The Confederate Ironclad is a 1912 short spy film set during the American Civil War. The "one-reeler" stars Guy Coombs, Anna Q. Nilsson and Miriam Cooper. It was released 50 years after the famous Battle of the Monitor and Merrimack between two ironclad warships.

==Plot==
Confederate Lieutenant Yancey is asked by Mary de Lane to meet her orphan Northern niece, Elinor. Yancey later takes time off from his duties to show Elinor where a "Confederate Ironclad" is being constructed. She promptly writes a letter to the "Commanding Officer, U.S. Gunboats", revealing the location and the fact the fort guarding it is "defenseless for want of powder".
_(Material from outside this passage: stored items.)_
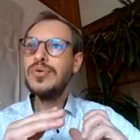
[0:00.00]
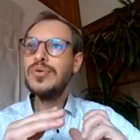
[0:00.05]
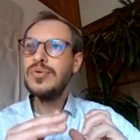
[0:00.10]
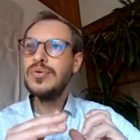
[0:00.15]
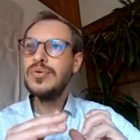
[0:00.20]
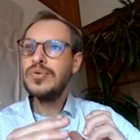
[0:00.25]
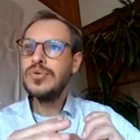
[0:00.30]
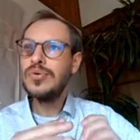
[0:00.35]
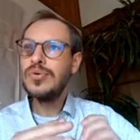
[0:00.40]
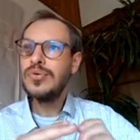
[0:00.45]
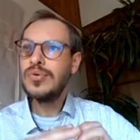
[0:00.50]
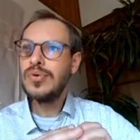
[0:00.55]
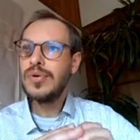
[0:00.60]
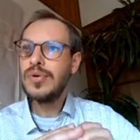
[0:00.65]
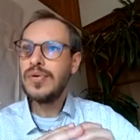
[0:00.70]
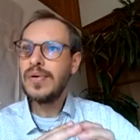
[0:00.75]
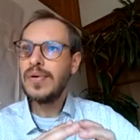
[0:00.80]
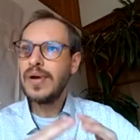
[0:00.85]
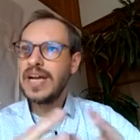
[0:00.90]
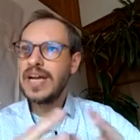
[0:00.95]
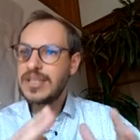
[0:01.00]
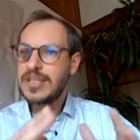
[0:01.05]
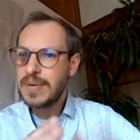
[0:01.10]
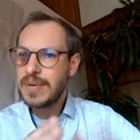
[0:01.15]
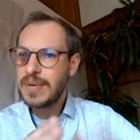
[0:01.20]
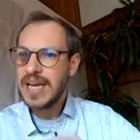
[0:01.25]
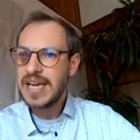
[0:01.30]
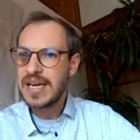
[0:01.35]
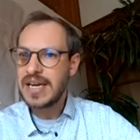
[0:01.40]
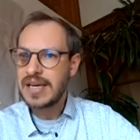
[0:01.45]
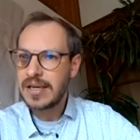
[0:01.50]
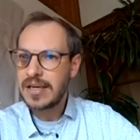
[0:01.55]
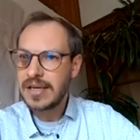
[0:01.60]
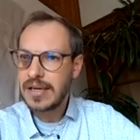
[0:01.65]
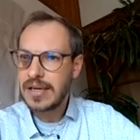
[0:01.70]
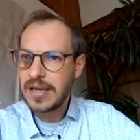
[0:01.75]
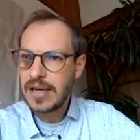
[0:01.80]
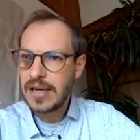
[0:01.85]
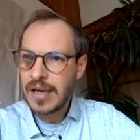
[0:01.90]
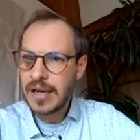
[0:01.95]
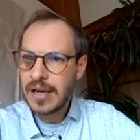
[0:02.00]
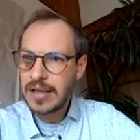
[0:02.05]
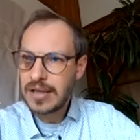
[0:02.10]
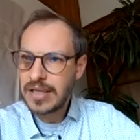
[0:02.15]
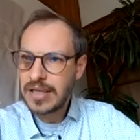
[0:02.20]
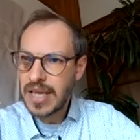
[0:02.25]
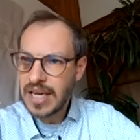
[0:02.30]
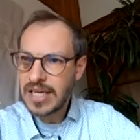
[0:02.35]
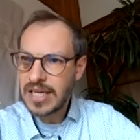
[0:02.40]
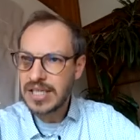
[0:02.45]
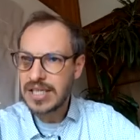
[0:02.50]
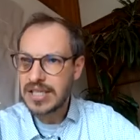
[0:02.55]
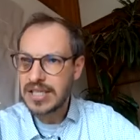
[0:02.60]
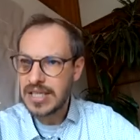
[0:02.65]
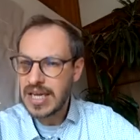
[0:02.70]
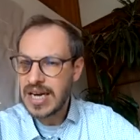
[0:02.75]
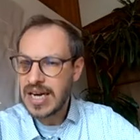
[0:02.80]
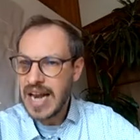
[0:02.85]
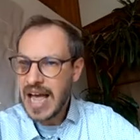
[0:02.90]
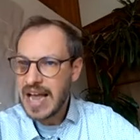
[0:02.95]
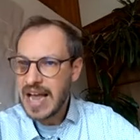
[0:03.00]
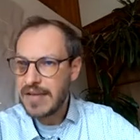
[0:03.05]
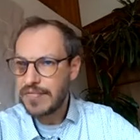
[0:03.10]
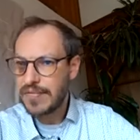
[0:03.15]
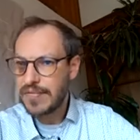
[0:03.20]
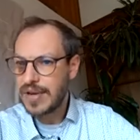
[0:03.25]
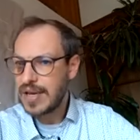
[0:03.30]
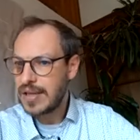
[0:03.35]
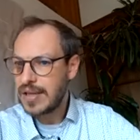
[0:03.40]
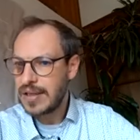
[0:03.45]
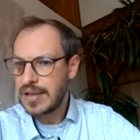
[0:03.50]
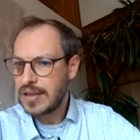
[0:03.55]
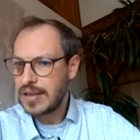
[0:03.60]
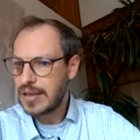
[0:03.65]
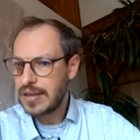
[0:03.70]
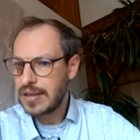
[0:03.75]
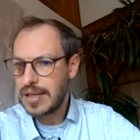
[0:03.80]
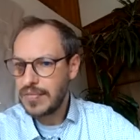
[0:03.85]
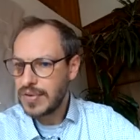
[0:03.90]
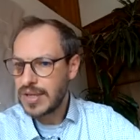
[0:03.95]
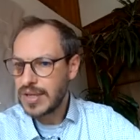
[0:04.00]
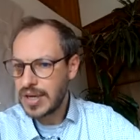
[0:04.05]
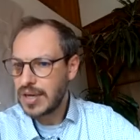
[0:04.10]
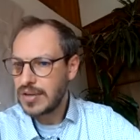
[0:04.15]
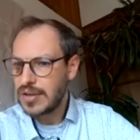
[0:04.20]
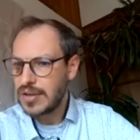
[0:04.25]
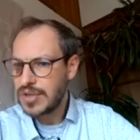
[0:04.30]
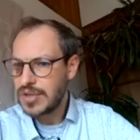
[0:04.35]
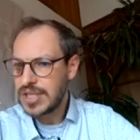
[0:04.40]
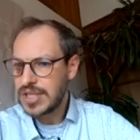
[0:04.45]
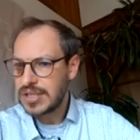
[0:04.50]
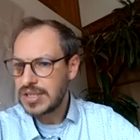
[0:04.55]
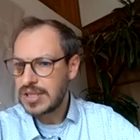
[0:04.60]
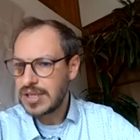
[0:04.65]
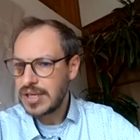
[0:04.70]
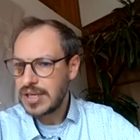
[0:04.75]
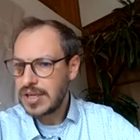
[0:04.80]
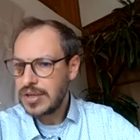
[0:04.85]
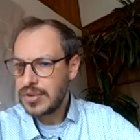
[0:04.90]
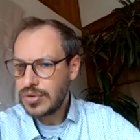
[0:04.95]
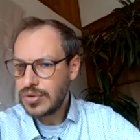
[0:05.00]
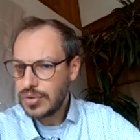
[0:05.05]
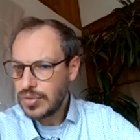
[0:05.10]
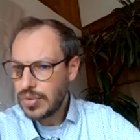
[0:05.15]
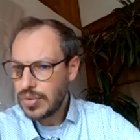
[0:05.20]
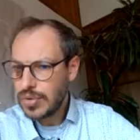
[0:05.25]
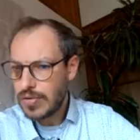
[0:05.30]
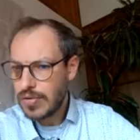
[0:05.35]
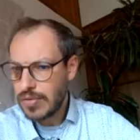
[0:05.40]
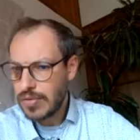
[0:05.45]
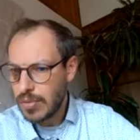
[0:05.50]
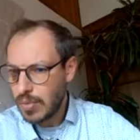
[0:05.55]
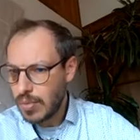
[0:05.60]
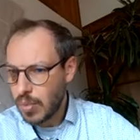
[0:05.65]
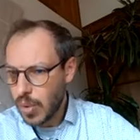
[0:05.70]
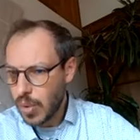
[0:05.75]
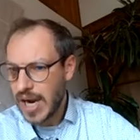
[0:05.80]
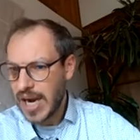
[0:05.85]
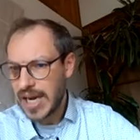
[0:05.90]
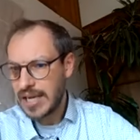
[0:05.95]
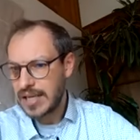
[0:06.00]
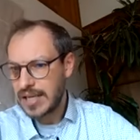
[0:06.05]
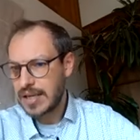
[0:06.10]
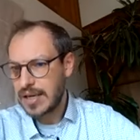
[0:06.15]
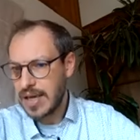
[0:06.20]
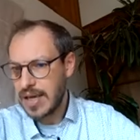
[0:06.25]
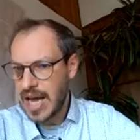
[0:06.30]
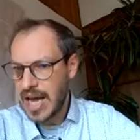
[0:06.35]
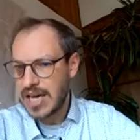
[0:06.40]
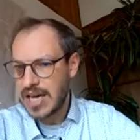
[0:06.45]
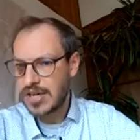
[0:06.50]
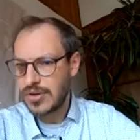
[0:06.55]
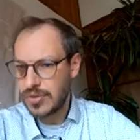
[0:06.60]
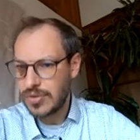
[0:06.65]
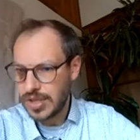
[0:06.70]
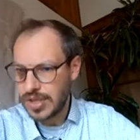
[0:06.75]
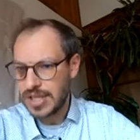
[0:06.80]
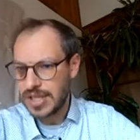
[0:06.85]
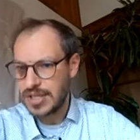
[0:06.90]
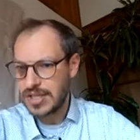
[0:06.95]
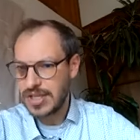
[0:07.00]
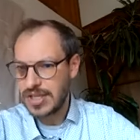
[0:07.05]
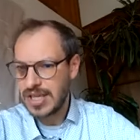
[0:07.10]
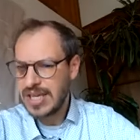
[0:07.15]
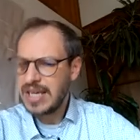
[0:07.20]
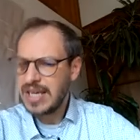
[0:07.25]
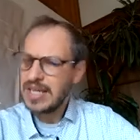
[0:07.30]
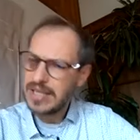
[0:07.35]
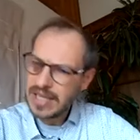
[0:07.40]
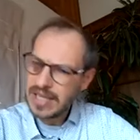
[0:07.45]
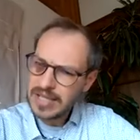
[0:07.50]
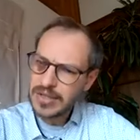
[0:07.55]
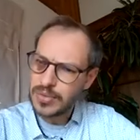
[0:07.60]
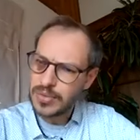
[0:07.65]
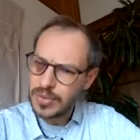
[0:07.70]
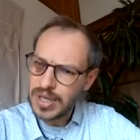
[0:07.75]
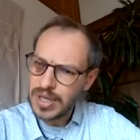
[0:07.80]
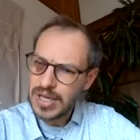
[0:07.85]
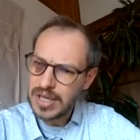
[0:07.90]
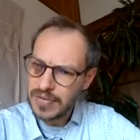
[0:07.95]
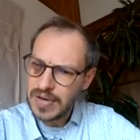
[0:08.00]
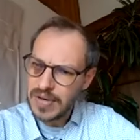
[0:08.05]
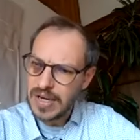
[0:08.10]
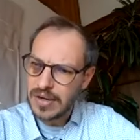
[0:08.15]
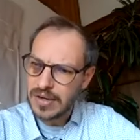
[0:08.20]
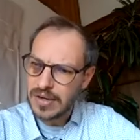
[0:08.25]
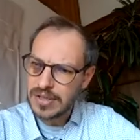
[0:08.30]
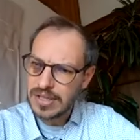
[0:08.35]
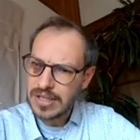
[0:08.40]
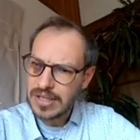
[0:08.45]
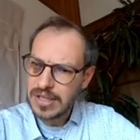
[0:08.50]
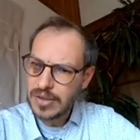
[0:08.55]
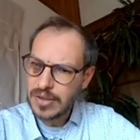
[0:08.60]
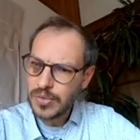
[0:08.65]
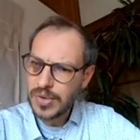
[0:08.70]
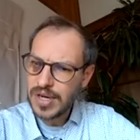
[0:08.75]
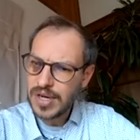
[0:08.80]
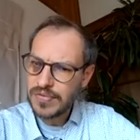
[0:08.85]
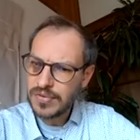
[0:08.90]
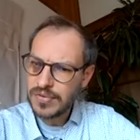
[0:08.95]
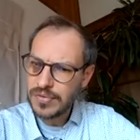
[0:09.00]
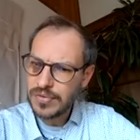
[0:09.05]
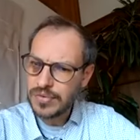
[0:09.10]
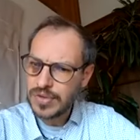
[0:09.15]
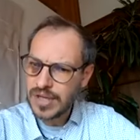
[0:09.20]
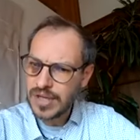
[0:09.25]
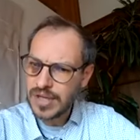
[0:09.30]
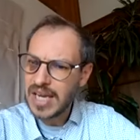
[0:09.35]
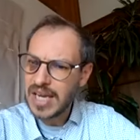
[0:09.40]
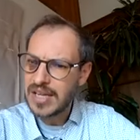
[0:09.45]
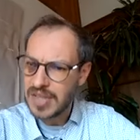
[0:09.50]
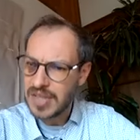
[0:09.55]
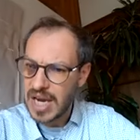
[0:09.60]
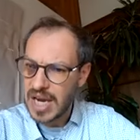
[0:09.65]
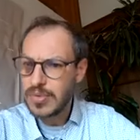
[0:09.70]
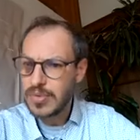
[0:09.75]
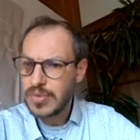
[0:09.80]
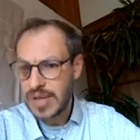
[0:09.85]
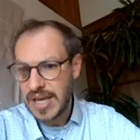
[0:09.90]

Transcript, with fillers: to explain challenges in life in different countries to a wide, large audience. That's really difficult. We have to dedicate time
A Union force storms Yancey's artillery battery and drives off the defenders. Yancey, away chatting with Elinor, hears the shooting and rides off to warn the detachment at the fort. Upon hearing that they have no powder, he remounts his horse and races to a powder train. However, the Union soldiers are not far behind. While a firefight rages, Yancey and Rose, his girlfriend, board the train and start it up. He is shot in the arm, leaving Rose to manage things. Meanwhile, Elinor attempts to stop the train by setting fire to a railroad bridge. The rear carriage, with some barrels of powder, catches fire, so Rose detaches it before it explodes. They deliver the rest of the powder to the Confederate soldiers. A fierce battle rages between the "Confederate Ironclad" and Union gunboats. The Confederates emerge victorious; one gunboat is set afire, forcing the crew to abandon ship. Elinor offers a Union officer her horse, but he insists she come with him. However, Yancey captures the officer at gunpoint. Elinor pleads with Yancey, to no avail, until Rose persuades him to let them go.

==Cast==

A playable digital copy of the original 35mm film preserved at the George Eastman Museum; runtime 00:15:33

- Guy Coombs as Lieutenant Yancey
- Anna Q. Nilsson as Elinor, "the northern girl spy"
- Miriam Cooper as Rose, "Lieutenant Yancey's southern sweetheart"

==Music==
Kalem had about two dozen piano scores published in 1912–1913, to be sold to theaters for 25 cents apiece. The score for this film, composed by Walter Cleveland Simon (1884–1958), is one of the only two in the series for which the film also survives intact.